Ao final, ficou definido que, do ponto de vista interno, serão usados a dívida pública e o déficit fiscal. Na questão externa, será avaliada a conta corrente, "levando em consideração o câmbio e as políticas fiscal e monetária".

A frase não define especificamente de que forma isso será feito e a ministra de Finanças da França, Christine Lagarde, foi questionada diversas vezes sobre o significado dos termos.

Na prática, esse foi o jeito de conseguir a concordância da China, que se opunha fortemente à inclusão do câmbio como um fator de discrepância econômica, já que mantém o yuan desvalorizado. A taxa de câmbio representou a maior polêmica das discussões e acabou tratada não como um indicador específico, mas como um ponto a ser observado na medicação dos desequilíbrios.

Após a reunião do G-20, o Brasil acabou revelando que é a favor da inclusão do câmbio na discussão, algo que não havia sido apresentando explicitamente até então. O ministro da Fazenda, Guido Mantega, recusou alinhamento com os Estados Unidos contra a política de desvalorização chinesa, ao afirmar que não existe apenas um país responsável pelos desequilíbrios globais. Entretanto, ficou claro que a estratégia para segurar o yuan baixo incomoda.

Mantega disse que ficou satisfeito com o acordo do G-20, por contemplar os pontos que o Brasil defendia. Além de trazer a menção ao câmbio defendida pelo País, as reservas internacionais foram descartadas como um parâmetro para avaliação dos desequilíbrios globais. Também como o País queria, os quesitos servirão como recomendações aos países e não serão metas compulsórias. "O Brasil não cedeu em nada, tudo que está aí interessa ao Brasil", disse Mantega.

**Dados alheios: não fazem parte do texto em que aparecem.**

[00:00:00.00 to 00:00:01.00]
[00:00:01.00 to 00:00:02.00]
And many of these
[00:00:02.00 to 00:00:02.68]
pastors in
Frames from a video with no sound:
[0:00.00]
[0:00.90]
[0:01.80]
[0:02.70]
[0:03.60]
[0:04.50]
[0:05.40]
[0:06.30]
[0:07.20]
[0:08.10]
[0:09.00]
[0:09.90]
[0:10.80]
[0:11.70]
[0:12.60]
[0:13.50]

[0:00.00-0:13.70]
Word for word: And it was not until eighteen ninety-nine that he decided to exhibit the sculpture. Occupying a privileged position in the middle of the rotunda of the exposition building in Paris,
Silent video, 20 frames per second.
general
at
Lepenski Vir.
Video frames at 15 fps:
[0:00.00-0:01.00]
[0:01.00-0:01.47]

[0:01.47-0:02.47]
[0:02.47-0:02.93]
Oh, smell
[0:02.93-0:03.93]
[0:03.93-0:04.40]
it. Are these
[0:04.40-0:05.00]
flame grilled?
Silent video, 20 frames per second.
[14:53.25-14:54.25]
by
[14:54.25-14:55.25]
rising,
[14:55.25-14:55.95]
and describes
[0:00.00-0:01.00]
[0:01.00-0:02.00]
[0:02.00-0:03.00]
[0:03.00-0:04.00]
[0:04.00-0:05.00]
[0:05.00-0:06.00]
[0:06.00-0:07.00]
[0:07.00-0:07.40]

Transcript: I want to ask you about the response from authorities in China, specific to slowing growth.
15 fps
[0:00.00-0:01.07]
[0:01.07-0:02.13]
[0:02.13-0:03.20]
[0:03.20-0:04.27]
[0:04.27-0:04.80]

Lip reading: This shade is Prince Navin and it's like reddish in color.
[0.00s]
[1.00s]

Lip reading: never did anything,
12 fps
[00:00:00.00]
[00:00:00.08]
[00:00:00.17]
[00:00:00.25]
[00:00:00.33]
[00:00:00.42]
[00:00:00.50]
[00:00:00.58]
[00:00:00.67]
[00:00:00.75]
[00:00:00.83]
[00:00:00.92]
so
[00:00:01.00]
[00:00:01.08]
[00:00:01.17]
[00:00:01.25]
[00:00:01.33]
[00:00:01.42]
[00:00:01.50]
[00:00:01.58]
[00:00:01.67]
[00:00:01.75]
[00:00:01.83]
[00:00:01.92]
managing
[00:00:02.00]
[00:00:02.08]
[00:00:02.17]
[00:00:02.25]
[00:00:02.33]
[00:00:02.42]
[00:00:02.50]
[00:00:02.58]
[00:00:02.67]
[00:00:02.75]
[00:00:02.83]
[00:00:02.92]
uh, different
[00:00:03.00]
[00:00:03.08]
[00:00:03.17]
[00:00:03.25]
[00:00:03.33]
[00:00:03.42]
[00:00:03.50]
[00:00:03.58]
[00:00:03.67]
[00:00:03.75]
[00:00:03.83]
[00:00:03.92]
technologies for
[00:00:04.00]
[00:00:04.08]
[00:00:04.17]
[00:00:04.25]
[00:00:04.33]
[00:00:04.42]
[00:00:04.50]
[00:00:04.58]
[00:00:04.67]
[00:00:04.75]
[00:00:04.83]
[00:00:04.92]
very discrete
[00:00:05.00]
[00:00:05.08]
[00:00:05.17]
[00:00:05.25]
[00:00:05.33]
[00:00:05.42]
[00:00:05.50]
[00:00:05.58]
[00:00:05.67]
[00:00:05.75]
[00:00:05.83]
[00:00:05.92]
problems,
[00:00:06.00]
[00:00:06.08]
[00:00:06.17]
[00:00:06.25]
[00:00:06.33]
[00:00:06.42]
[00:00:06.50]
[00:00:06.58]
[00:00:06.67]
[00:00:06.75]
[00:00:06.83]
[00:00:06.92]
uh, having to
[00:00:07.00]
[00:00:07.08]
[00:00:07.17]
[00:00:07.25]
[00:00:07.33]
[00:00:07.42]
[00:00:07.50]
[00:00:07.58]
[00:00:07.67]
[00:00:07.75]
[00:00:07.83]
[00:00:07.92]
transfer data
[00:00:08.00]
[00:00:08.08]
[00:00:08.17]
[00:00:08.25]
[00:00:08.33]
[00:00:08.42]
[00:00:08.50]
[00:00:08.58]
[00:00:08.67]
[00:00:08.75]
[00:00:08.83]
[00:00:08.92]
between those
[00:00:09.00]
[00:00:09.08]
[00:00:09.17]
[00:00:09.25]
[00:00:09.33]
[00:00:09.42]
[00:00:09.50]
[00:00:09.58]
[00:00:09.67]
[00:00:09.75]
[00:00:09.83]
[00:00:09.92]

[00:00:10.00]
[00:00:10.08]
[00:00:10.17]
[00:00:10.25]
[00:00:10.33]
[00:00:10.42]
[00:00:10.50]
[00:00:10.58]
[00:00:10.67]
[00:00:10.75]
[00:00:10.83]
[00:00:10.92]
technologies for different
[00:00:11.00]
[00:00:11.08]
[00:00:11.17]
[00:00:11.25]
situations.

Esse foi o primeiro passo para a tentativa de solução dos problemas. Nos próximos encontros, os membros do G-20 buscarão atrelar números indicativos a cada critério escolhido, que funcionarão como um termômetro do grau de desequilíbrio dos países.

Commodities

O ministro comemorou ainda a decisão do G-20 sobre as commodities. A França vinha defendendo a imposição de regras para segurar os preços dos alimentos e encontrou oposição do Brasil. Prevaleceu uma posição satisfatória ao País, de que deve haver mais transparência no mercado de derivativos.

O debate sobre a regulação do mercado de matérias-primas acabou adiado e nenhuma iniciativa foi tomada pelo G-20 para a administração internacional de estoques de alimentos.

Fluxo de capital

O G-20 manteve a aprovação para medidas de contenção de fluxo de capital pelos países que vêm sofrendo com a apreciação de suas moedas. A avaliação já havia sido definida na reunião de cúpula realizada em novembro, em Seul, mas chegou a ser questionada durante as negociações do encontro ministerial realizado no último final de semana, em Paris.

Chegou-se a falar sobre a introdução de regras e limites para as medidas adotadas por emergentes. Mantega se posicionou contra as iniciativas e defendeu que cada país deve decidir o que fazer, até porque o Brasil não abriria mão de definir sua política.

No final, o comunicado do G-20 trouxe a indicação de que os países trabalham para fortalecer o sistema monetário internacional, incluindo "medidas para lidar com os fluxos de capital potencialmente desestabilizadores", como medidas macroprudenciais.